Task goal: Without including any pictures, reproduce all the lines below word for word.

Raw data:

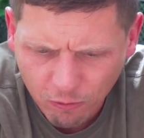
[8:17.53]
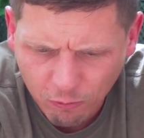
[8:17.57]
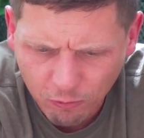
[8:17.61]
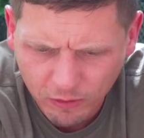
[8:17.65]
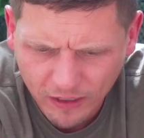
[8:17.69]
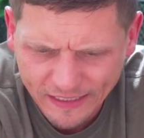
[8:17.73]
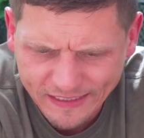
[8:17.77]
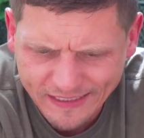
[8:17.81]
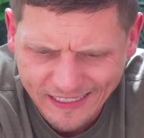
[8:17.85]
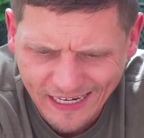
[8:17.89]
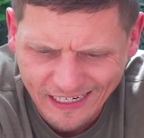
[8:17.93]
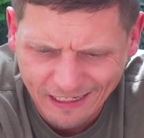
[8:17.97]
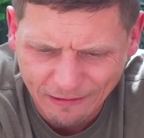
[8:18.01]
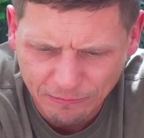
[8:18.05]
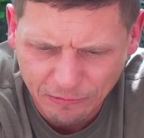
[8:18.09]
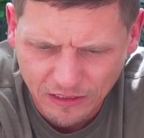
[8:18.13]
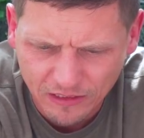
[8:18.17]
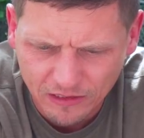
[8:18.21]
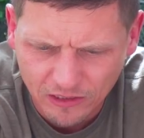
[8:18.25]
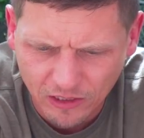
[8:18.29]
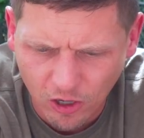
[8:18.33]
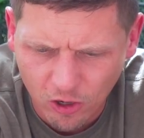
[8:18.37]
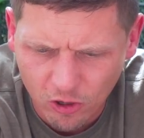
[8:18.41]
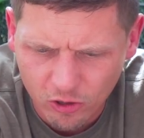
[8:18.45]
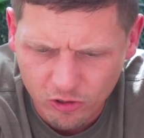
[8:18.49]
When I take him to
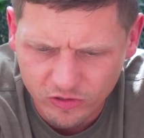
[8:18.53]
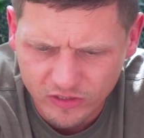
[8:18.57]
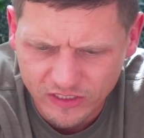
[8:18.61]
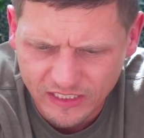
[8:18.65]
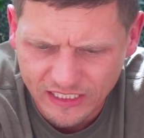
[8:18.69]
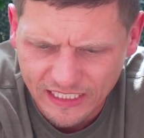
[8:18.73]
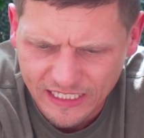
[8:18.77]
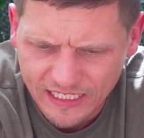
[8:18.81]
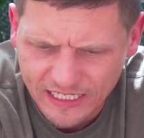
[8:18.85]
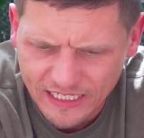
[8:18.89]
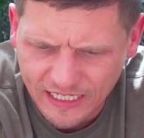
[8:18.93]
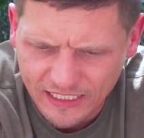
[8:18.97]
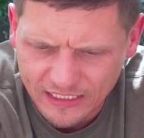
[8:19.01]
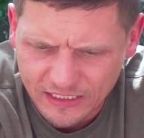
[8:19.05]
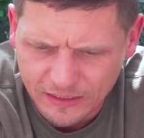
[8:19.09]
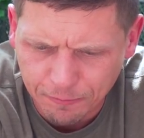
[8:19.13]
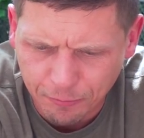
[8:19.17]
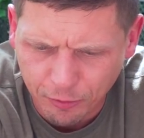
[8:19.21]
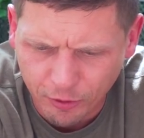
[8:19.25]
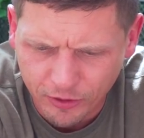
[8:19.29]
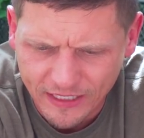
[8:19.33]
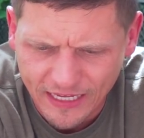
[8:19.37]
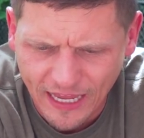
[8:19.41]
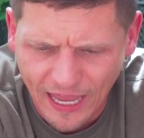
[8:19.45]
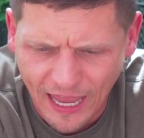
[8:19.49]
Lowe's, he gets
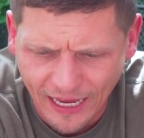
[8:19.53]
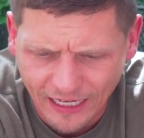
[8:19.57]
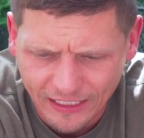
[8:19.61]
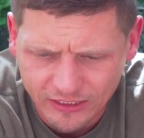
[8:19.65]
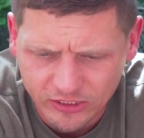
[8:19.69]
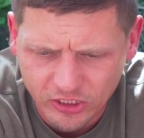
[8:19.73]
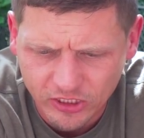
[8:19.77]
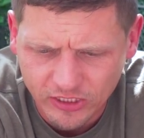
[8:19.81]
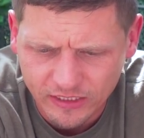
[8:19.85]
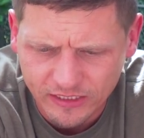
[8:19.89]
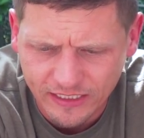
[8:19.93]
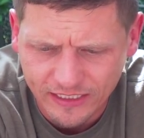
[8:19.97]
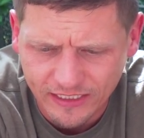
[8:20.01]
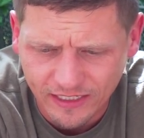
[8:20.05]
pretty anxious.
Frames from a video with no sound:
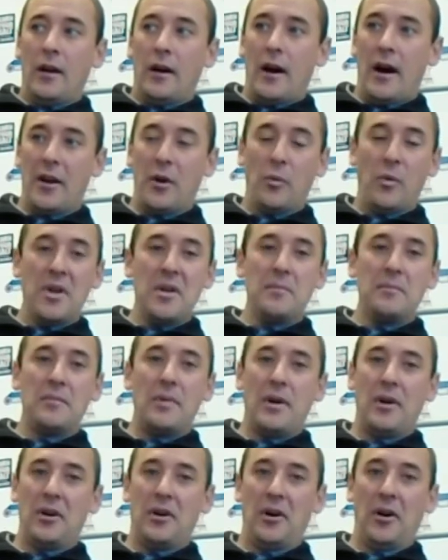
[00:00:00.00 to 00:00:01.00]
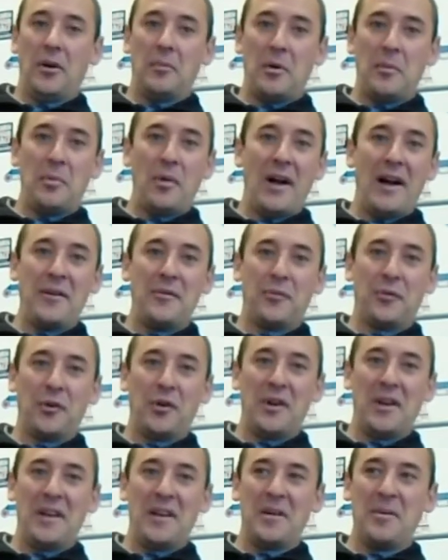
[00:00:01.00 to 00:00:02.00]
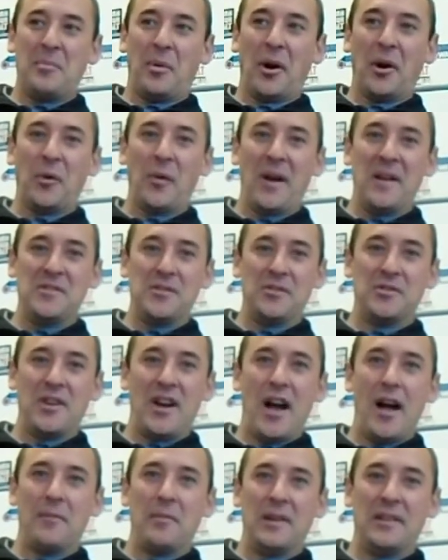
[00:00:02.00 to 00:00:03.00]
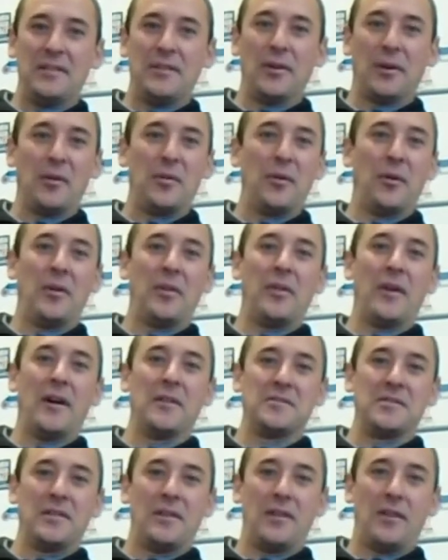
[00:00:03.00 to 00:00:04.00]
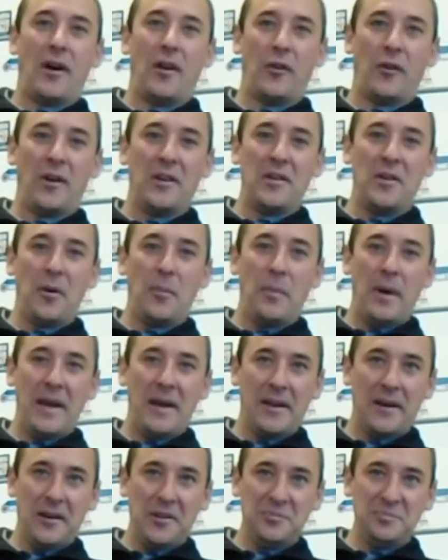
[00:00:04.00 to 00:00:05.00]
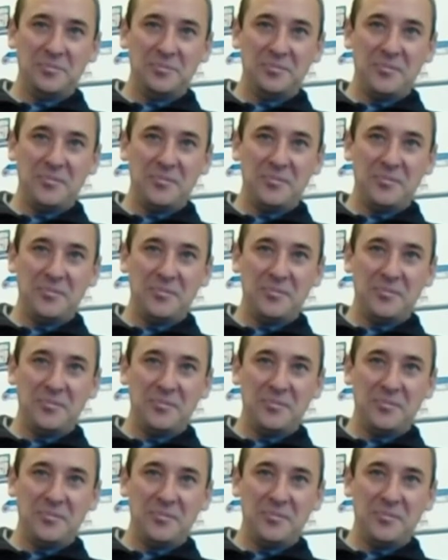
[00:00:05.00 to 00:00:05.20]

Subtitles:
On a whim, applied for a park ranger job and took a $30,000 a year pay cut.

Exercise response:
[8:17.53]
[8:17.57]
[8:17.61]
[8:17.65]
[8:17.69]
[8:17.73]
[8:17.77]
[8:17.81]
[8:17.85]
[8:17.89]
[8:17.93]
[8:17.97]
[8:18.01]
[8:18.05]
[8:18.09]
[8:18.13]
[8:18.17]
[8:18.21]
[8:18.25]
[8:18.29]
[8:18.33]
[8:18.37]
[8:18.41]
[8:18.45]
[8:18.49]
When I take him to
[8:18.53]
[8:18.57]
[8:18.61]
[8:18.65]
[8:18.69]
[8:18.73]
[8:18.77]
[8:18.81]
[8:18.85]
[8:18.89]
[8:18.93]
[8:18.97]
[8:19.01]
[8:19.05]
[8:19.09]
[8:19.13]
[8:19.17]
[8:19.21]
[8:19.25]
[8:19.29]
[8:19.33]
[8:19.37]
[8:19.41]
[8:19.45]
[8:19.49]
Lowe's, he gets
[8:19.53]
[8:19.57]
[8:19.61]
[8:19.65]
[8:19.69]
[8:19.73]
[8:19.77]
[8:19.81]
[8:19.85]
[8:19.89]
[8:19.93]
[8:19.97]
[8:20.01]
[8:20.05]
pretty anxious.
Frames from a video with no sound:
[00:00:00.00 to 00:00:01.00]
[00:00:01.00 to 00:00:02.00]
[00:00:02.00 to 00:00:03.00]
[00:00:03.00 to 00:00:04.00]
[00:00:04.00 to 00:00:05.00]
[00:00:05.00 to 00:00:05.20]

Subtitles:
On a whim, applied for a park ranger job and took a $30,000 a year pay cut.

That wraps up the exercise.